Maida family donates additional $1.275M to innovative Rutgers Law program

Program, which is committed to serving vulnerable communities, was started in 2015

An innovative public interest program at Rutgers Law School — committed to serving vulnerable communities in the New Jersey region while providing Rutgers students with exceptional support and learning experiences — received $1,275,750 from James and Sharon Maida, the school announced Friday.

In addition, the Maidas have donated $100,000 to support the James and Sharon Maida Endowed Scholarship at Rutgers Law School.

The new gift will allow Rutgers Law School to extend the Maida Public Interest Fellowships Program for the next five years, building on the founding $1 million gift from the Maidas that established the program in 2015, and an additional bridge gift from the Maidas in 2020.

James Maida, a 1990 graduate of Rutgers Law School in Camden, is the founder and CEO of Gaming Laboratories International, headquartered in Lakewood.
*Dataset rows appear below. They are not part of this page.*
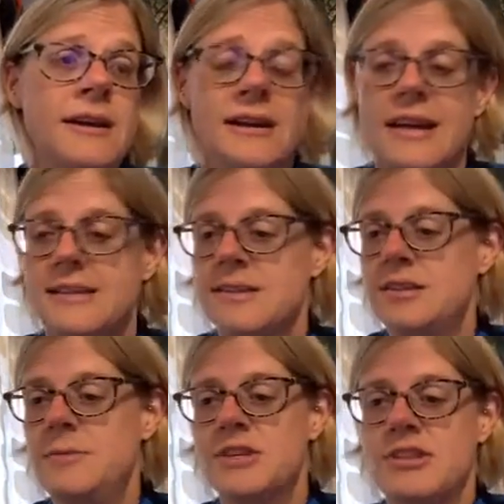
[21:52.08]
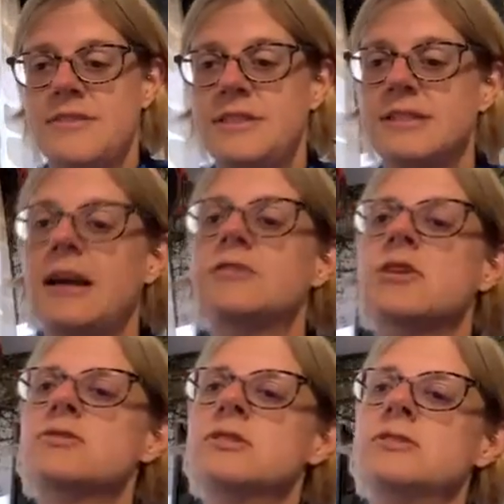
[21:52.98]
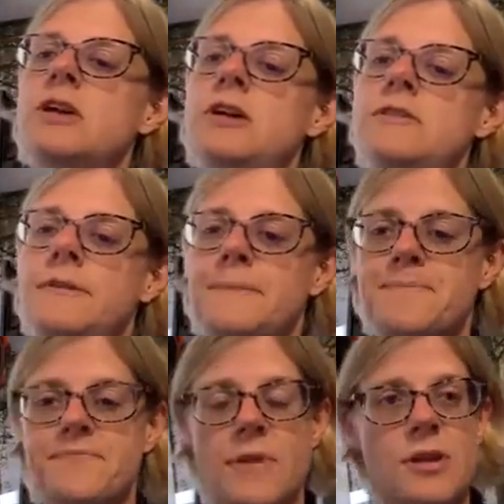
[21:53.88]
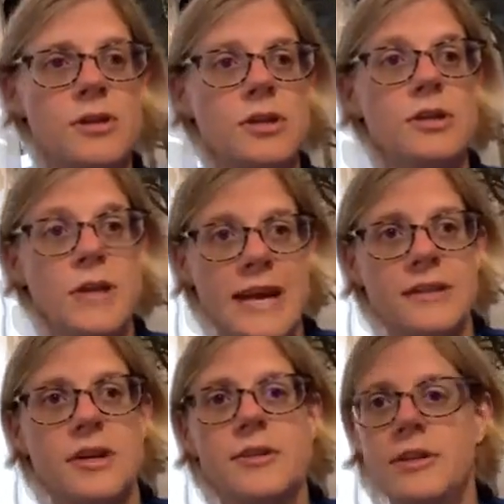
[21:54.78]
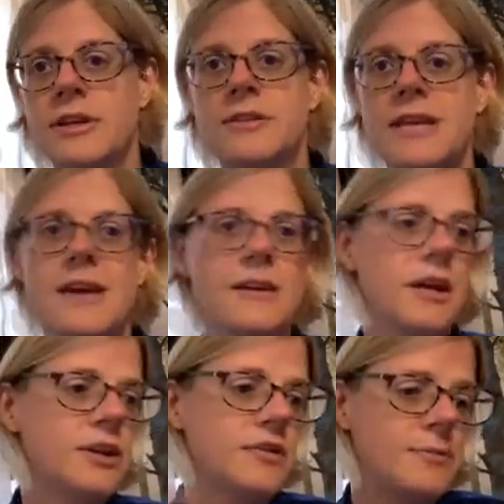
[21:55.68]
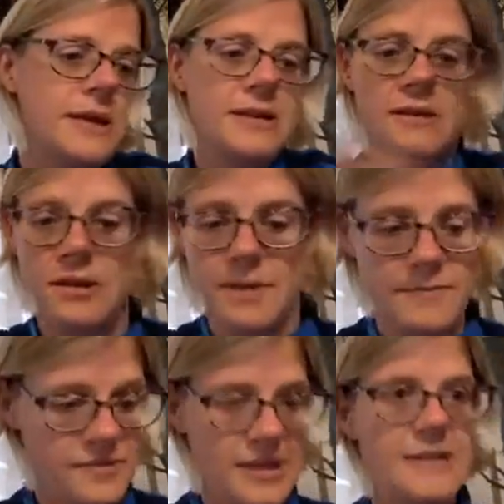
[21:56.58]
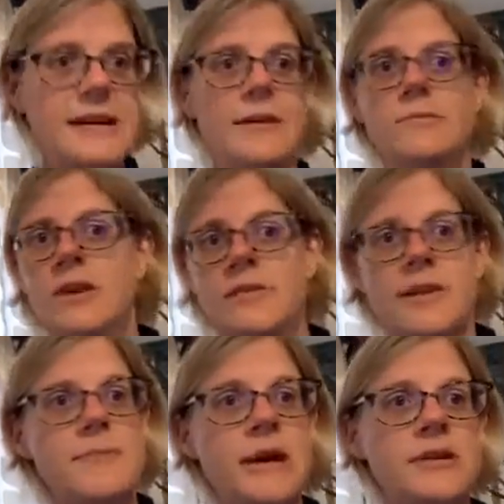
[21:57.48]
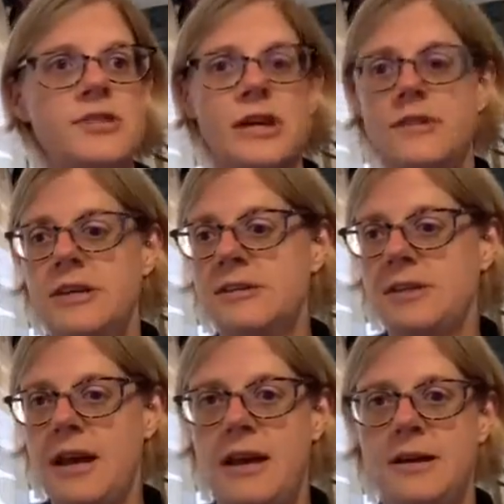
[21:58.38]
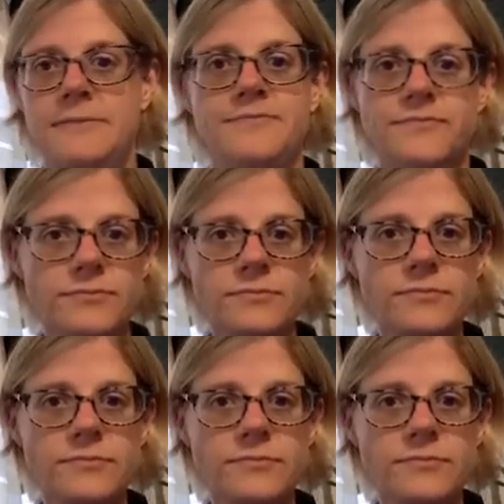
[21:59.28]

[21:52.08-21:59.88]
again, it's too much to have in this household. So you can take, I could have sat down with a Ben & Jerry's andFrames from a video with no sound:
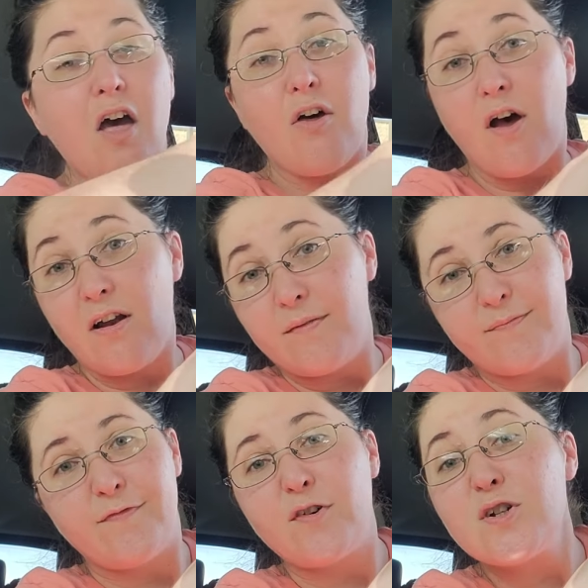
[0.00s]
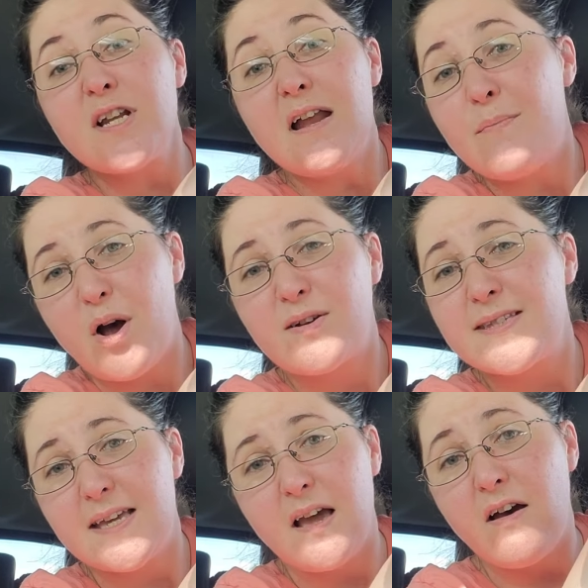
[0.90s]
a first
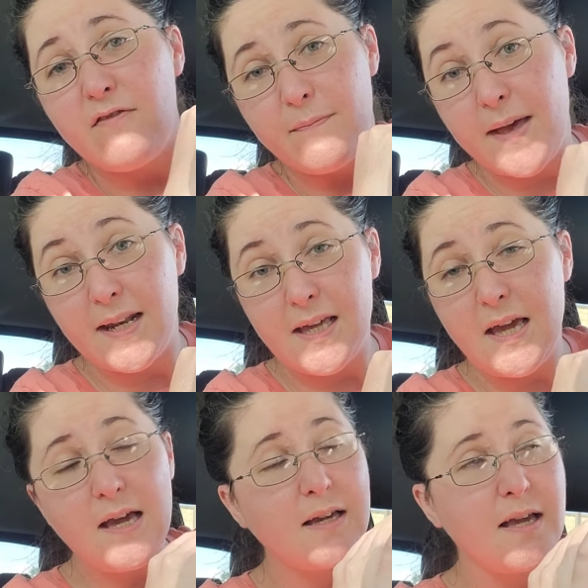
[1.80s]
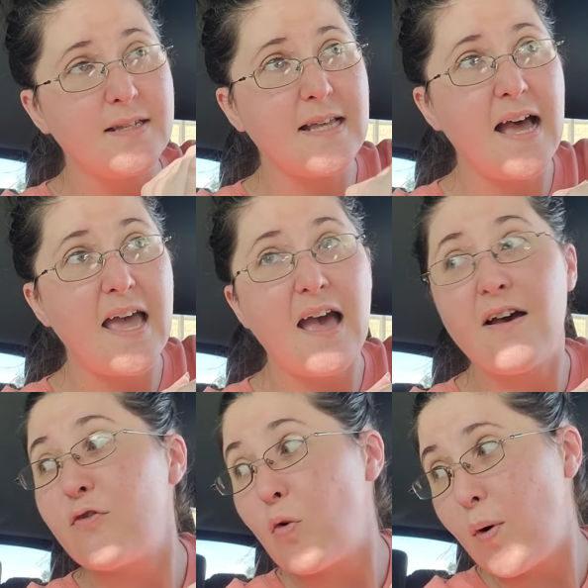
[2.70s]
unboxing of many, because I
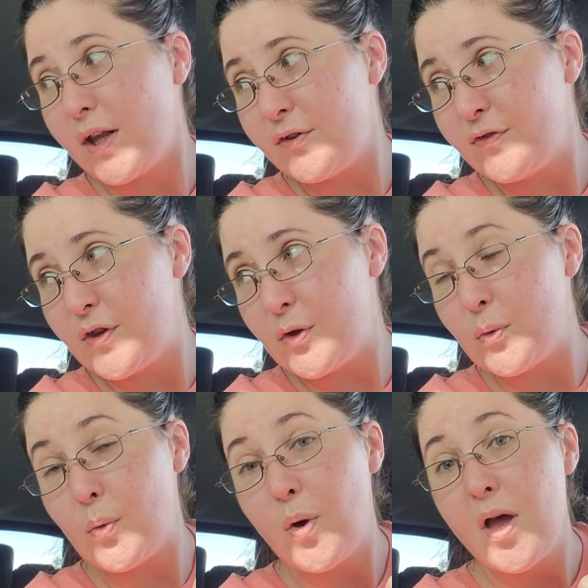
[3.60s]
have quite a few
The first and largest testing lab of its kind, Gaming Laboratories International specializes in the testing, certification and security of gaming, as well as consultation to gaming boards, lotteries and casino operators globally.

Sharon O’Mara Maida, a 1997 Rutgers Graduate School of Education alumna, is a pioneer in the field of orientation and mobility of blind and visually impaired children, and is nationally recognized for her work in this area. She also maintains a private practice specializing in children with visual impairments.

They are the trustees of the James and Sharon Maida Foundation Inc., which creates opportunities for young people to continue their education.

The couple said they are passionate about “paying it forward.”

“The first five years of the Maida Public Interest Fellowships Program were a pilot project,” James Maida said. “We developed an investing model to provide Rutgers Law students with a source of income, pair them with nonprofit organizations that need legal expertise and connect those partnerships with a whole litany of folks who don’t have access to legal aid and lawyers.

“The project has been wildly successful, with tens of thousands of hours given in legal aid. It’s truly heartwarming to see how Rutgers Law is helping families and individuals. Sharon and I are honored to make this new investment to extend the gift for a total of 11 years. The model we put forth really works. If I were another law school, I’d take a look at what we’re doing at Rutgers. Students no longer need to wait for third-year clinical experiences in order to seek out this type of civic duty early in their careers.”

This new gift will continue to benefit Rutgers students and the community through the Maida Public Interest Summer Fellowships, which pay up to 40 students each year to work for public interest legal organizations in positions that are normally unpaid, imparting valuable professional experience to the students while advancing the public good. Additionally, the Maida Post-Graduate Public Interest Fellowship funds the full-time salary of a selected fellow working in the public interest. These extraordinary funding opportunities help attract a cohort of high-achieving prospective law students with a demonstrated commitment to social change.

Since its inception in 2015, the program has funded 195 Rutgers Law student summer fellowships, allowing students to provide 73,800 hours of service to communities in need through the James and Sharon Maida Summer Public Interest Fellowship. The Maida Post-Graduate Fellowship has allowed six new graduates to deliver 12,000 hours of service.

Since its launch, the Maida program at Rutgers Law School has provided 85,800 hours of pro bono legal service that otherwise might have cost nearly $13 million. More than 50% of the Rutgers Law students participating in the Maida program have been placed with New Jersey organizations, with close to 30% in Pennsylvania, 10% in New York, and 10% in California, Washington, D.C., and other locations.

“Many people talk about ‘paying it forward,’ but it is both humbling and empowering to meet individuals like James and Sharon Maida, who choose action over words,” Kimberly Mutcherson, co-dean of Rutgers Law School in Camden, said.

“This gift is literally making the law school a better place and gives us an opportunity to help our students and graduates build careers that use the law for the purpose of achieving justice. The impact of the Maidas’ visionary gift will reverberate for decades, if not generations. Their support is providing vulnerable communities with legal assistance that is especially important as people cope with the economic and health impacts of the pandemic.

“The Maida gift has helped to establish Rutgers Law School as a national destination for students with a deep commitment to public interest work. Thanks to Sharon and James, we will continue to provide those students with financial support and impactful learning opportunities at both of our locations in Camden and Newark.”